Most of the new law’s stipulations went into effect on October 1 of this year. Here is an overview of what constitutes workplace sexual harassment – and a breakdown of the changes created by this new law:
What is sexual harassment?
Sexual harassment is any type of unwelcome sexual advances, comments or conditions that create a hostile or offensive working environment. Sexual harassment may involve:
- A superior’s offer of promoting a subordinate in exchange for sexual favors
- A superior’s threat of demotion (or some other negative outcome) if a subordinate refuses a sexual favor
- Uninvited touching in the workplace
- Inappropriate sexual comments in the workplace
- A company culture that permits sexually suggestive messaging, such as emails or posters
Stricter requirements for employers
The Time’s Up Act expands sexual harassment training requirements of employers. It requires all companies, regardless of size, to provide two hours of sexual harassment training to its employees by October 1, 2020. All new employees must undergo such training within six months of starting work. There must also be periodic sexual harassment training for all employees every 10 years.
For companies with fewer than three employees, only supervisors must undergo this training. The law specifies that family-owned businesses are not exempt from this requirement – even when employees are family members of the employer.
There are also new rules surrounding the distribution of every company’s sexual harassment policy to its employees.
The monetary penalties a company now faces for noncompliance with any of the above regulations have also increased four-fold.
Added support for victims
The new law gives employees who have suffered workplace sexual harassment more time to file a complaint with the Connecticut Commission on Human Rights and Opportunities. Previously, victims had 180 days from the date of discrimination. That deadline has been increased to 300 days.
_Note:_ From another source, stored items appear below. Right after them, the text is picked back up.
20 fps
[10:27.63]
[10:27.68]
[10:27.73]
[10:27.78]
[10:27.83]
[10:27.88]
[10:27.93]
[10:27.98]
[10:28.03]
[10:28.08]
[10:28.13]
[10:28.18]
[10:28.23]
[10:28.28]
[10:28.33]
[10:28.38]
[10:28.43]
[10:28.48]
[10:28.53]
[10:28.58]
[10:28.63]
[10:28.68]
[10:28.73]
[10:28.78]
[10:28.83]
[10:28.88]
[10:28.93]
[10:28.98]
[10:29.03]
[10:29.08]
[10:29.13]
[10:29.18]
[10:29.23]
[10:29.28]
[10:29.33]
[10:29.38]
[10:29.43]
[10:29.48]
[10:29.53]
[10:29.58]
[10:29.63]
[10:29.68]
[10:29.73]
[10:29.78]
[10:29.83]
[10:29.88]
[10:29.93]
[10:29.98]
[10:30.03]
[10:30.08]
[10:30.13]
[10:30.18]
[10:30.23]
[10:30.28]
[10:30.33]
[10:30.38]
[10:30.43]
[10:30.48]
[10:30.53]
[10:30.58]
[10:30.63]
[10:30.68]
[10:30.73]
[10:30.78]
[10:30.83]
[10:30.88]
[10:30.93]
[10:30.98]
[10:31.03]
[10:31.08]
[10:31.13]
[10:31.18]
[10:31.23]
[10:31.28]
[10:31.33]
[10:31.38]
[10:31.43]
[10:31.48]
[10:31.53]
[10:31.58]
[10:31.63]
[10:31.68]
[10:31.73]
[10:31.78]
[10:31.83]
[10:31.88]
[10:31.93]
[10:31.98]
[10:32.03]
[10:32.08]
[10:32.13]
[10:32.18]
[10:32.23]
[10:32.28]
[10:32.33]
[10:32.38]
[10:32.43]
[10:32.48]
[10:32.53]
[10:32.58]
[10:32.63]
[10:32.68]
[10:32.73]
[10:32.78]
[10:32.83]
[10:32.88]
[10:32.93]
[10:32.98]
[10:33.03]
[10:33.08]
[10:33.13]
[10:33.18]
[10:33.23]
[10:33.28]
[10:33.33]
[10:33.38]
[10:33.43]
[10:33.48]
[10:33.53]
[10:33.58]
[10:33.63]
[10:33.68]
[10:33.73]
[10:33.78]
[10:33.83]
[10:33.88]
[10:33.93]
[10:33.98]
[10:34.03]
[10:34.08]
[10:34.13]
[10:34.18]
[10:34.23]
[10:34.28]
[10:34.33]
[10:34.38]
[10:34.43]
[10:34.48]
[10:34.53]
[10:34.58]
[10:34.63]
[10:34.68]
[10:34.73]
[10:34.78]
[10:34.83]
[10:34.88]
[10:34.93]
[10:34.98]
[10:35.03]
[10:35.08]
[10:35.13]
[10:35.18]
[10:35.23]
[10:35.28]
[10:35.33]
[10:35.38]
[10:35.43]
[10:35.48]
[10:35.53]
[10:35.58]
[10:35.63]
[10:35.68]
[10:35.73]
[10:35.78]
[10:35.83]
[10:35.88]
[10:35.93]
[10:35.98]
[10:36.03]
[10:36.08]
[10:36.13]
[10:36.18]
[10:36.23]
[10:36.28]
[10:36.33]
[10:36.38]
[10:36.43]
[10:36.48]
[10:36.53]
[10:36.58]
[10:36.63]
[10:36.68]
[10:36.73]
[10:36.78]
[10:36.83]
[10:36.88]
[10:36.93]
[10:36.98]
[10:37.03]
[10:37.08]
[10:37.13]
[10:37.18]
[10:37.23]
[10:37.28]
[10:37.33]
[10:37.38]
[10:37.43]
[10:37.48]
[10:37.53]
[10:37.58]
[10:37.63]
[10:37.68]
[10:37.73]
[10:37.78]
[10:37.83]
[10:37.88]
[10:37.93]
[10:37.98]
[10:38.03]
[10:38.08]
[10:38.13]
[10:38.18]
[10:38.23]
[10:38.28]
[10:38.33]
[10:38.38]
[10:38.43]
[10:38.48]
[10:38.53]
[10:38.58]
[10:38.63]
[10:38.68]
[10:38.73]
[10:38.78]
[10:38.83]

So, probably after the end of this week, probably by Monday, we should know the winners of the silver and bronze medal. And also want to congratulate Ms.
The law also increases the damages an employee can receive in litigation. Previously, a sexual harassment victim could seek the following damages in court:
- Back and front pay
- Emotional distress
- Cease and desist orders
- Pre- and post-judgment interest
- Other costs incurred from the harassment
Under the new law, plaintiffs can also seek compensation for:
- Attorney’s fees
- Punitive damages
Sexual harassment is illegal, and it is not something you should tolerate. Don’t be afraid to speak up and take legal action if you’re suffering from sexual harassment at work.
There are laws in place to protect you from retaliation by your employer. This means that they cannot fire you, demote you, lower your pay or take any other adverse actions against you for filing a sexual harassment suit. They also can’t transfer you to another department or role without your written consent.
In addition, you have the right to seek compensation for your suffering, and make sure this unfair treatment against you – and possibly others – stops.
It can be scary to call out inappropriate behavior and stand up for your rights. But it’s important to understand that you have the law on your side, and an experienced employment attorney can help you seek the justice you deserve.